Go through the listing below and repeat it exactly, dropping the pictures.
Segment Open
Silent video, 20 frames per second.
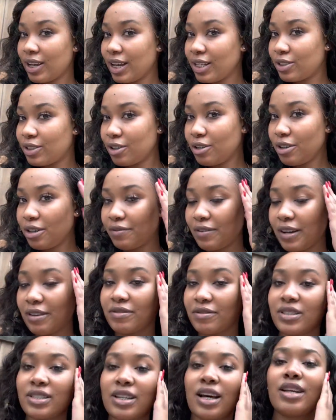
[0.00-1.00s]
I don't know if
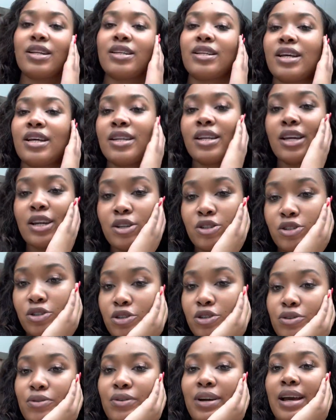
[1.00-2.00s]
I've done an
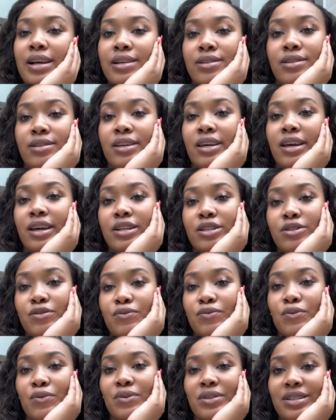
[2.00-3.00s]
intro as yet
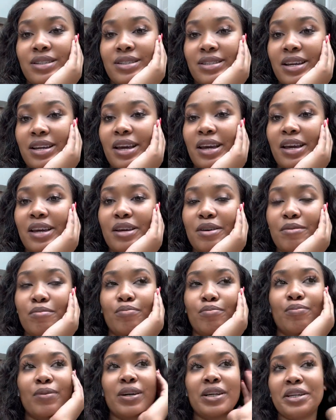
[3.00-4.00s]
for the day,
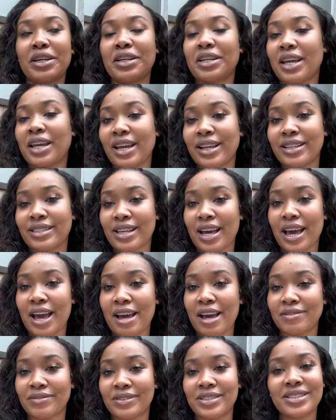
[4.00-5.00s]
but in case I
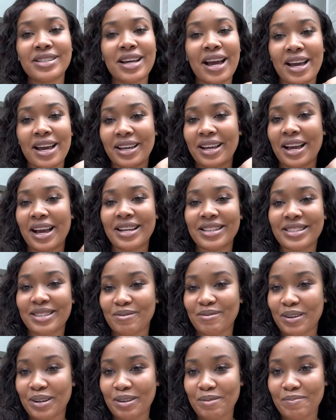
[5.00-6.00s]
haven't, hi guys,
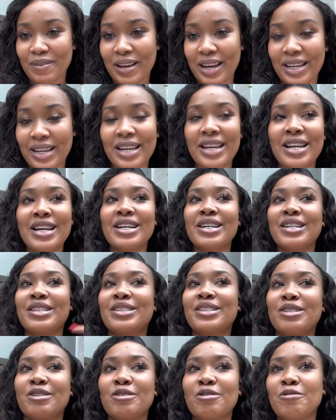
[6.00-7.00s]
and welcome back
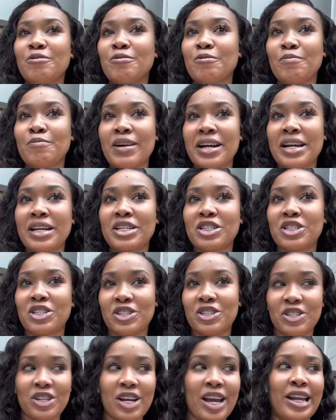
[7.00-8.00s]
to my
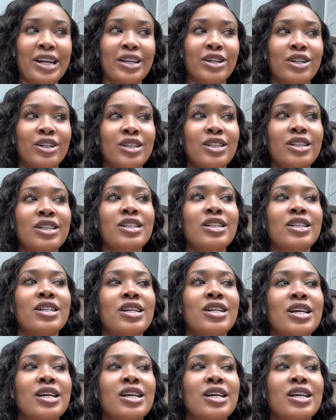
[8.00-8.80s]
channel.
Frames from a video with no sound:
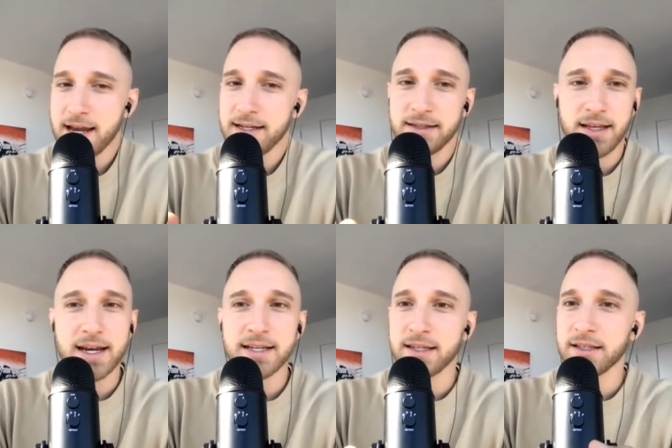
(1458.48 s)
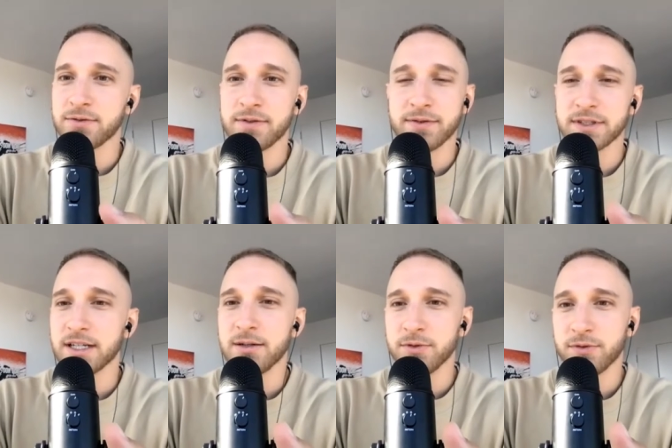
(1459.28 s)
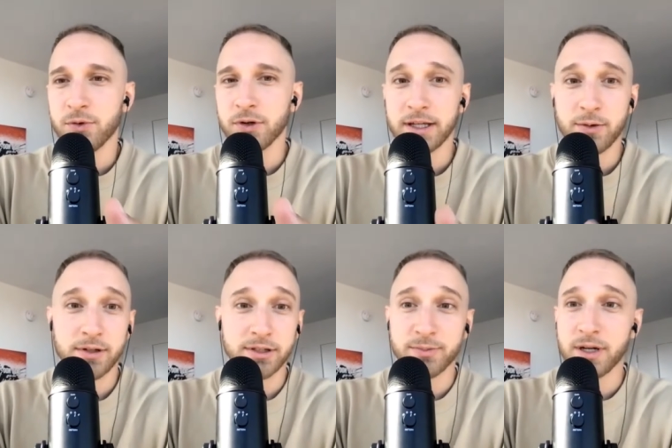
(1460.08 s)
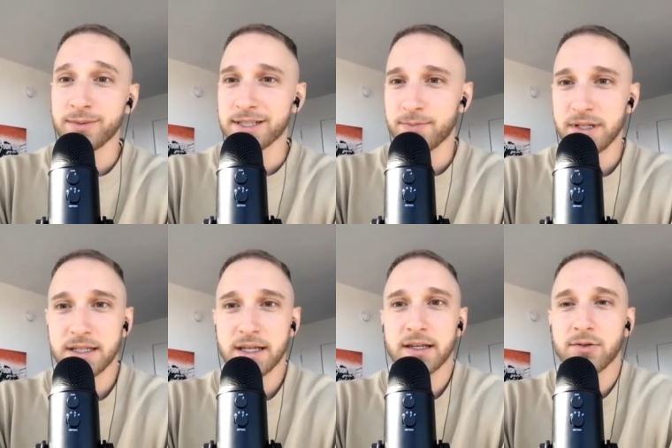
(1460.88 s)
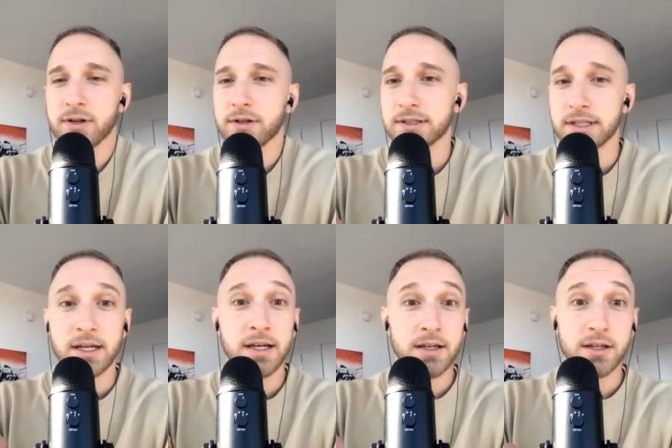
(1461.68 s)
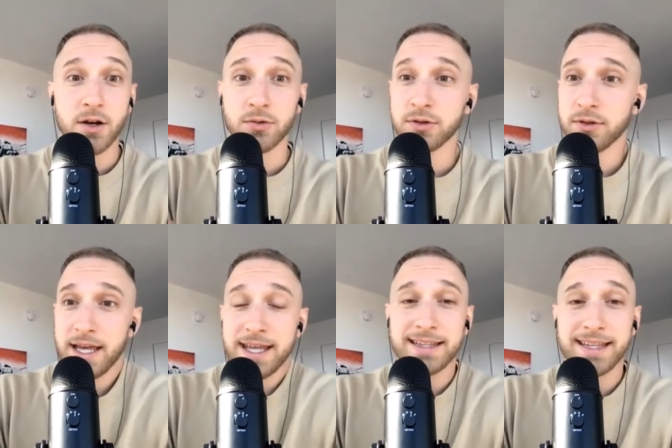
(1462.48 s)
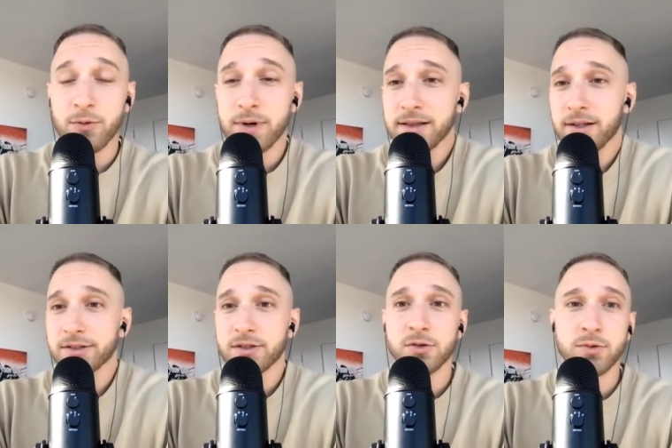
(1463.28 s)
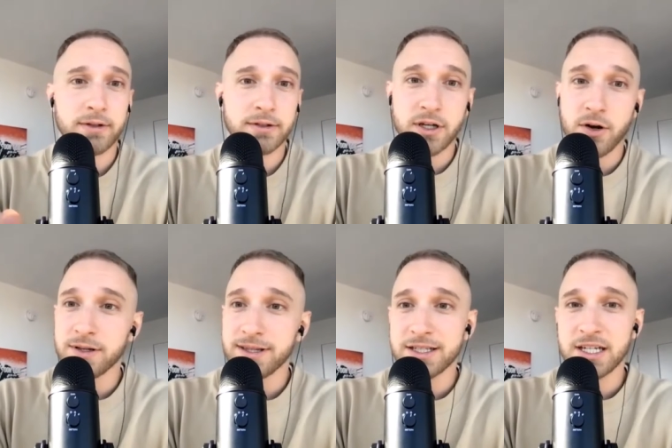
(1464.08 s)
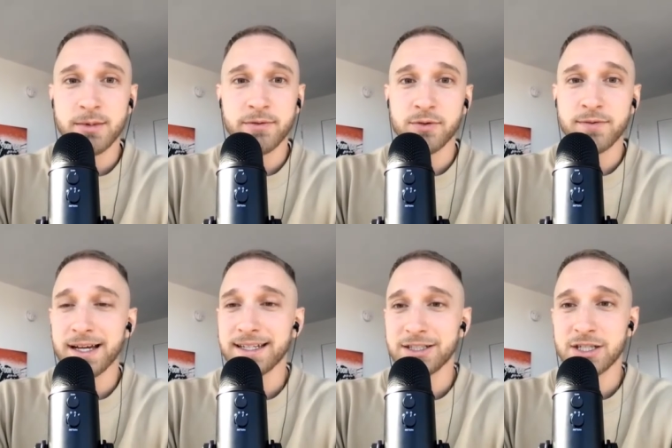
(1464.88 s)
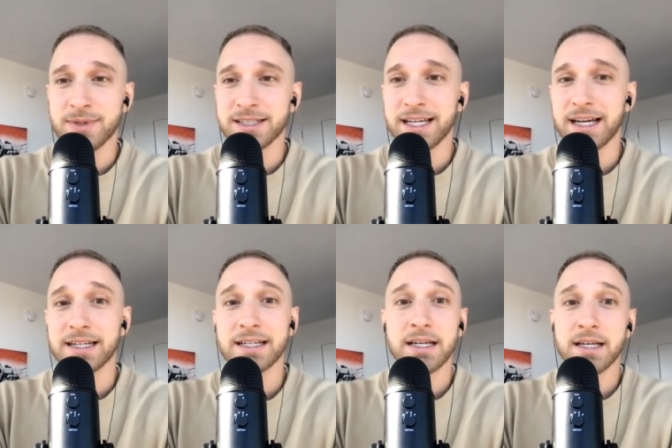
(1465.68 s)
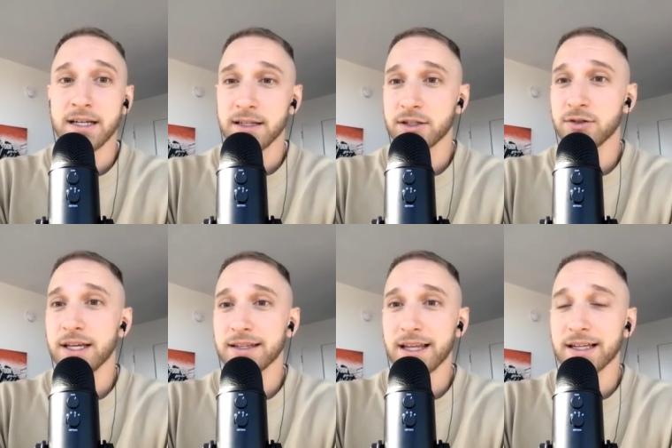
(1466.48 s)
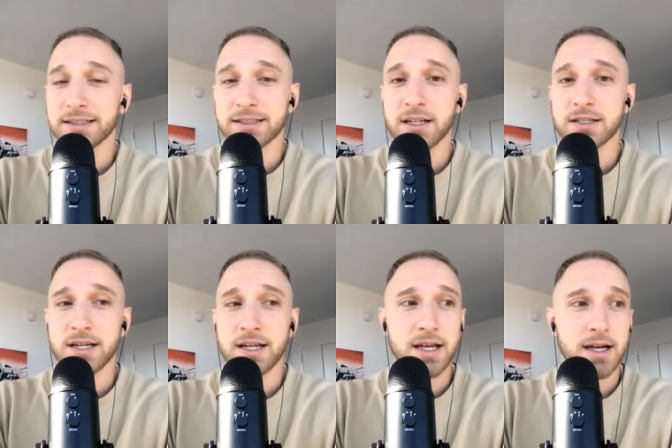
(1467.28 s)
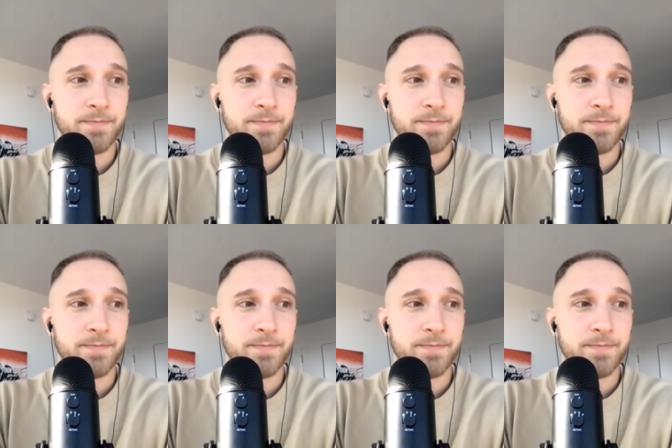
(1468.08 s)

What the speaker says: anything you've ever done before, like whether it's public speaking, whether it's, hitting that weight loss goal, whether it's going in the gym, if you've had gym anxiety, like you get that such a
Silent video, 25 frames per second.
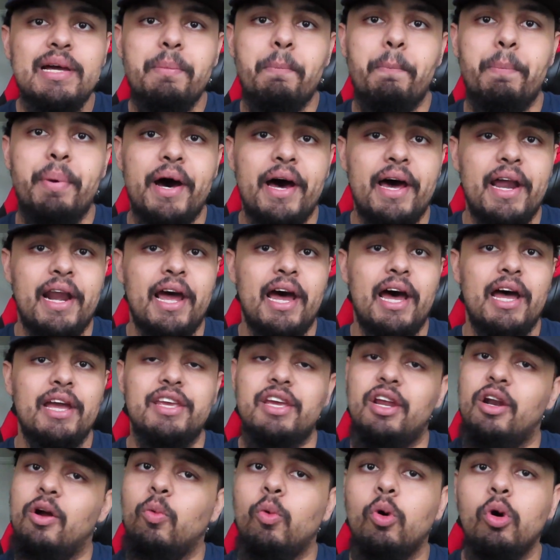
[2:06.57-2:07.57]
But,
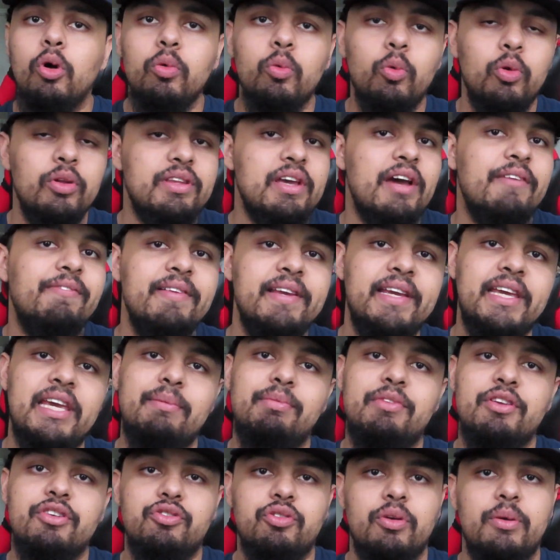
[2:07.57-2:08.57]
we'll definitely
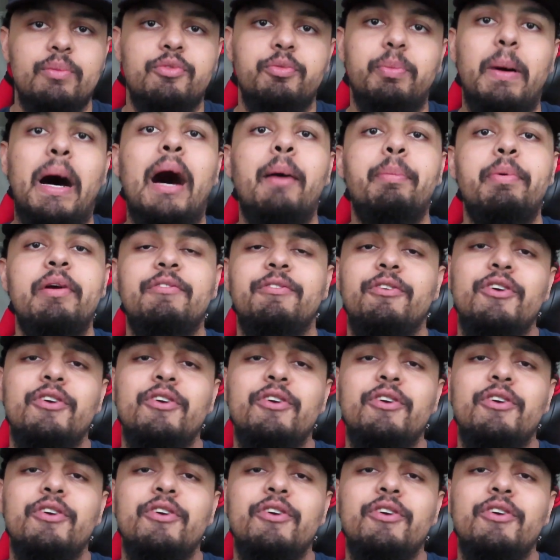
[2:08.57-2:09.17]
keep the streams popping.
Segment Closed
## EXERCISE RESULT
Silent video, 20 frames per second.
[0.00-1.00s]
I don't know if
[1.00-2.00s]
I've done an
[2.00-3.00s]
intro as yet
[3.00-4.00s]
for the day,
[4.00-5.00s]
but in case I
[5.00-6.00s]
haven't, hi guys,
[6.00-7.00s]
and welcome back
[7.00-8.00s]
to my
[8.00-8.80s]
channel.
Frames from a video with no sound:
(1458.48 s)
(1459.28 s)
(1460.08 s)
(1460.88 s)
(1461.68 s)
(1462.48 s)
(1463.28 s)
(1464.08 s)
(1464.88 s)
(1465.68 s)
(1466.48 s)
(1467.28 s)
(1468.08 s)

What the speaker says: anything you've ever done before, like whether it's public speaking, whether it's, hitting that weight loss goal, whether it's going in the gym, if you've had gym anxiety, like you get that such a
Silent video, 25 frames per second.
[2:06.57-2:07.57]
But,
[2:07.57-2:08.57]
we'll definitely
[2:08.57-2:09.17]
keep the streams popping.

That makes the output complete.